- [Prompt]: Sort through the material below and copy each line with "front".

- [Data for review]:
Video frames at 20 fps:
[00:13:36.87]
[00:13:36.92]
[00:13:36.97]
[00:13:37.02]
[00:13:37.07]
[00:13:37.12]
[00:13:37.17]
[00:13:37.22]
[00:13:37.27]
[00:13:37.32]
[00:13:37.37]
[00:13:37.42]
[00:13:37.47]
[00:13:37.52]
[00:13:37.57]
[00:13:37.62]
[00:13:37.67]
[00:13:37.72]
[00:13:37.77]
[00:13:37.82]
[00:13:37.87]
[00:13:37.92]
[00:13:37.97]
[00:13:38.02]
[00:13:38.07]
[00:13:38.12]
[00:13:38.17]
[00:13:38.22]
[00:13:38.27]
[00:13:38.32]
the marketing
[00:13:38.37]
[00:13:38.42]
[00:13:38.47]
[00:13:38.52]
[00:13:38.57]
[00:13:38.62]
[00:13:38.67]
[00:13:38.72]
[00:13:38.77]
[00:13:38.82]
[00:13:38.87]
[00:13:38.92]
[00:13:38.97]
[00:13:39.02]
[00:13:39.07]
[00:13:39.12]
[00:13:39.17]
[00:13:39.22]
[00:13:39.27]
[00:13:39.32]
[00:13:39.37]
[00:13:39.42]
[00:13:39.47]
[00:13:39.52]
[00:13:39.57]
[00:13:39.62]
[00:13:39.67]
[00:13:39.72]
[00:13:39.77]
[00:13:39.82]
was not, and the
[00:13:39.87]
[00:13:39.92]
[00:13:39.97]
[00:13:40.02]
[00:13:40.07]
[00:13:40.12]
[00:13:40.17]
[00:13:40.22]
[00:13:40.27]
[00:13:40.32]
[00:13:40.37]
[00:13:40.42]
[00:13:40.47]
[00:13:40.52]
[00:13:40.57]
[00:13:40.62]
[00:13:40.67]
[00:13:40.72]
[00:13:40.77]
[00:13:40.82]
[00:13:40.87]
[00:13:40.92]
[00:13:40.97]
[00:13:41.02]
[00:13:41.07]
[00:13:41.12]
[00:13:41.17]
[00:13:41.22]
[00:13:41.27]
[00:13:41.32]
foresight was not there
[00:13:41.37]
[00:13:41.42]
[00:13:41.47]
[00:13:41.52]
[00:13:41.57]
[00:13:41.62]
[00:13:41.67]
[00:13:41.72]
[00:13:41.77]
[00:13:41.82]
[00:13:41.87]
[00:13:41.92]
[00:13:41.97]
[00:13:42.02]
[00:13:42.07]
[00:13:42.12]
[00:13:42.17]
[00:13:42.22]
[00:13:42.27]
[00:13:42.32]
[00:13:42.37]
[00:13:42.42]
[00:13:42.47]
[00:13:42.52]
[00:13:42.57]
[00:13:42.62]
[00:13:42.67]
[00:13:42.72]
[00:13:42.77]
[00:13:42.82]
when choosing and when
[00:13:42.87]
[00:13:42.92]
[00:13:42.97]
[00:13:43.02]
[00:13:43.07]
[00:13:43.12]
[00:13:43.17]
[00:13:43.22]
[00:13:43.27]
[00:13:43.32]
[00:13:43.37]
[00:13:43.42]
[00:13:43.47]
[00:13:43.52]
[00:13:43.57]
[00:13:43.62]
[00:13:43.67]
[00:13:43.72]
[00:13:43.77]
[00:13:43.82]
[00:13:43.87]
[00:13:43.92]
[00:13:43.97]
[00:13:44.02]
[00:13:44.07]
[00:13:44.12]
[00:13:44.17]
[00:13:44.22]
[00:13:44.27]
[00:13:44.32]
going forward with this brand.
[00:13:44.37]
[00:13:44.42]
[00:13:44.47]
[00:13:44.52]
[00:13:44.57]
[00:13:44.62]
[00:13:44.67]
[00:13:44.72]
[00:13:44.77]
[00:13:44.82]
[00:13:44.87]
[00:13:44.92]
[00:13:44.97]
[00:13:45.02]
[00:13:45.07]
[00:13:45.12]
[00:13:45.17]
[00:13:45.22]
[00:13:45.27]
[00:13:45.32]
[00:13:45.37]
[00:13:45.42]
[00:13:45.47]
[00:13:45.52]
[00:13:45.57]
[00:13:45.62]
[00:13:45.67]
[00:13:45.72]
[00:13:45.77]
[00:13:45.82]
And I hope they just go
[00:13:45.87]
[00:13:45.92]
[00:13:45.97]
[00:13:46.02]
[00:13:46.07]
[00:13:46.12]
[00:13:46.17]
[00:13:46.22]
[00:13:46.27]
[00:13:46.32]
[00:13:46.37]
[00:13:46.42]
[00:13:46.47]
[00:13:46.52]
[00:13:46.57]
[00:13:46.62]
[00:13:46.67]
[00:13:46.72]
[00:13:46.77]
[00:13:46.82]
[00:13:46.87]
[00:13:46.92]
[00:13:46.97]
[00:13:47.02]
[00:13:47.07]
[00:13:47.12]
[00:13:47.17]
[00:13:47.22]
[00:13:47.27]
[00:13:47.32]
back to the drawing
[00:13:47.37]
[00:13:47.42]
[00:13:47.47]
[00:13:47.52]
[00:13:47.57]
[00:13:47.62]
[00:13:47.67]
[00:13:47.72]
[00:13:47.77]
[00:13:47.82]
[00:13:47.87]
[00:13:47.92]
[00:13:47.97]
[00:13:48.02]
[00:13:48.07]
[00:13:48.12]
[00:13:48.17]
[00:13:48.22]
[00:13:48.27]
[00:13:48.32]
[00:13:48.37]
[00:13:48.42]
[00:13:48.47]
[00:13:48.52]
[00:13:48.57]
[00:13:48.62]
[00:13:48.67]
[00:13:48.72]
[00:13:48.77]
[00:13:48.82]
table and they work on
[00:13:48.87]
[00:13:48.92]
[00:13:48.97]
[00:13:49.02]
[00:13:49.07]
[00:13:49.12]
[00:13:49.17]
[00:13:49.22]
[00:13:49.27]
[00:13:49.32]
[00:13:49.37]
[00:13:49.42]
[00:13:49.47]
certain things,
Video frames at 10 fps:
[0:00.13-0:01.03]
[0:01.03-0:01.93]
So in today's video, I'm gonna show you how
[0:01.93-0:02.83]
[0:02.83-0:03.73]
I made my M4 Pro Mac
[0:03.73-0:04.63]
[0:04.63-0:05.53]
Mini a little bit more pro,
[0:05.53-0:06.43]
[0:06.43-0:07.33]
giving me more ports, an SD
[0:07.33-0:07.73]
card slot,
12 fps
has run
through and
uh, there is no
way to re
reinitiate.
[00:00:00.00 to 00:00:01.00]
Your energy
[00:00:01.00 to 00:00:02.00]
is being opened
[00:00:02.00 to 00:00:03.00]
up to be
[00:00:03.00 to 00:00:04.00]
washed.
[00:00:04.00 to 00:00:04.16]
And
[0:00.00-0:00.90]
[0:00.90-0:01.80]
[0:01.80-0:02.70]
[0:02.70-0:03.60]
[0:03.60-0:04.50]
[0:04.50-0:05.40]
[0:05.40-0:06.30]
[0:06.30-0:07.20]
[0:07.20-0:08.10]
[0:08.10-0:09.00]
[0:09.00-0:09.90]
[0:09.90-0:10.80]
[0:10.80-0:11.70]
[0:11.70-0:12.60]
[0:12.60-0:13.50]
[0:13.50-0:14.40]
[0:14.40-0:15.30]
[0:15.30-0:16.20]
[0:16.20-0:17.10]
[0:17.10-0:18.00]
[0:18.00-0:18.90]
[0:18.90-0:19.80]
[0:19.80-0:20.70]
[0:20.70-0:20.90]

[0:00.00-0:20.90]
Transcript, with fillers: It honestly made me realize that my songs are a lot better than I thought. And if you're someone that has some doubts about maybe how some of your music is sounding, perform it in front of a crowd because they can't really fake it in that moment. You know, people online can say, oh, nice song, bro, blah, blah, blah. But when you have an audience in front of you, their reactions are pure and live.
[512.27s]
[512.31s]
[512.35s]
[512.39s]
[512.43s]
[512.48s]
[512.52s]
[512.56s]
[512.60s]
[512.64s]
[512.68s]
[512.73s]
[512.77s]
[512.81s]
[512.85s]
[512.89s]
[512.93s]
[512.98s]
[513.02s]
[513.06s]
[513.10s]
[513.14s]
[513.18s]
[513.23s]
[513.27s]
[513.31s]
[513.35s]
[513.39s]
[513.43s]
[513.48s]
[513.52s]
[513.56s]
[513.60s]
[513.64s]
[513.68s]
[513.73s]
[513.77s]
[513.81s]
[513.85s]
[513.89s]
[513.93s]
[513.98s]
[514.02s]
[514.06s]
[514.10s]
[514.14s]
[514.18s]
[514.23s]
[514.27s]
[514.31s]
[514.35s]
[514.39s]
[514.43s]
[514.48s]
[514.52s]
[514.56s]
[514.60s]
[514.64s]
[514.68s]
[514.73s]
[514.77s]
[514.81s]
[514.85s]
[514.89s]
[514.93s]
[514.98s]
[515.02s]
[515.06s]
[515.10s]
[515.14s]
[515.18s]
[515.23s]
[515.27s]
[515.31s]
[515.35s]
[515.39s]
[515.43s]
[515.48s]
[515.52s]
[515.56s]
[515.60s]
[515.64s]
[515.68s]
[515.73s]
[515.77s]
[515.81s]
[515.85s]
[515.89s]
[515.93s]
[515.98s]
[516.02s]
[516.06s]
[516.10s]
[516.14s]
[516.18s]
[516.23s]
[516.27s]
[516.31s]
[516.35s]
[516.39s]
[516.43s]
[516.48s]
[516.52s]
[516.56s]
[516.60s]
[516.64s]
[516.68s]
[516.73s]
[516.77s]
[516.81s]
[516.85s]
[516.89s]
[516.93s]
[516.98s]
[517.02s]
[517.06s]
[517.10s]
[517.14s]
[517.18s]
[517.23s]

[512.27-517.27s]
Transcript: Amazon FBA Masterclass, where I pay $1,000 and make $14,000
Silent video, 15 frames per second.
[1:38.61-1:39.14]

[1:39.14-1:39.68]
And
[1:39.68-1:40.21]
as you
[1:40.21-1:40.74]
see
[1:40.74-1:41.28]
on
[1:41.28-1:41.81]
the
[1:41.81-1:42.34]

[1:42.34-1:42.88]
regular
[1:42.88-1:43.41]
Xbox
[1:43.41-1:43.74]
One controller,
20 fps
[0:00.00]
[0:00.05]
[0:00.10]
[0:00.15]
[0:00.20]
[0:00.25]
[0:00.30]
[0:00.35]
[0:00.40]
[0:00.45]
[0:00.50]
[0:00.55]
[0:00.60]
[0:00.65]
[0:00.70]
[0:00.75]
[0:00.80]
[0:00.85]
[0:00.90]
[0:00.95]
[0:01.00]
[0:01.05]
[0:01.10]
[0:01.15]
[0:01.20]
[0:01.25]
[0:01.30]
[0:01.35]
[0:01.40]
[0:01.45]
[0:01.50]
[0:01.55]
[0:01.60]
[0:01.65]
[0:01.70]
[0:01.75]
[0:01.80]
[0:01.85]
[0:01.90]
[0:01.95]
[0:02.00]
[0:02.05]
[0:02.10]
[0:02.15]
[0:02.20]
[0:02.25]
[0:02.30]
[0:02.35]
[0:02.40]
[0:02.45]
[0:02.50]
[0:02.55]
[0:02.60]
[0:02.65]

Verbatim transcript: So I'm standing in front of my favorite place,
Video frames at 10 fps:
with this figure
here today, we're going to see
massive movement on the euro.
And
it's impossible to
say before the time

- [Answer space]:
Transcript, with fillers: It honestly made me realize that my songs are a lot better than I thought. And if you're someone that has some doubts about maybe how some of your music is sounding, perform it in front of a crowd because they can't really fake it in that moment. You know, people online can say, oh, nice song, bro, blah, blah, blah. But when you have an audience in front of you, their reactions are pure and live.
Verbatim transcript: So I'm standing in front of my favorite place,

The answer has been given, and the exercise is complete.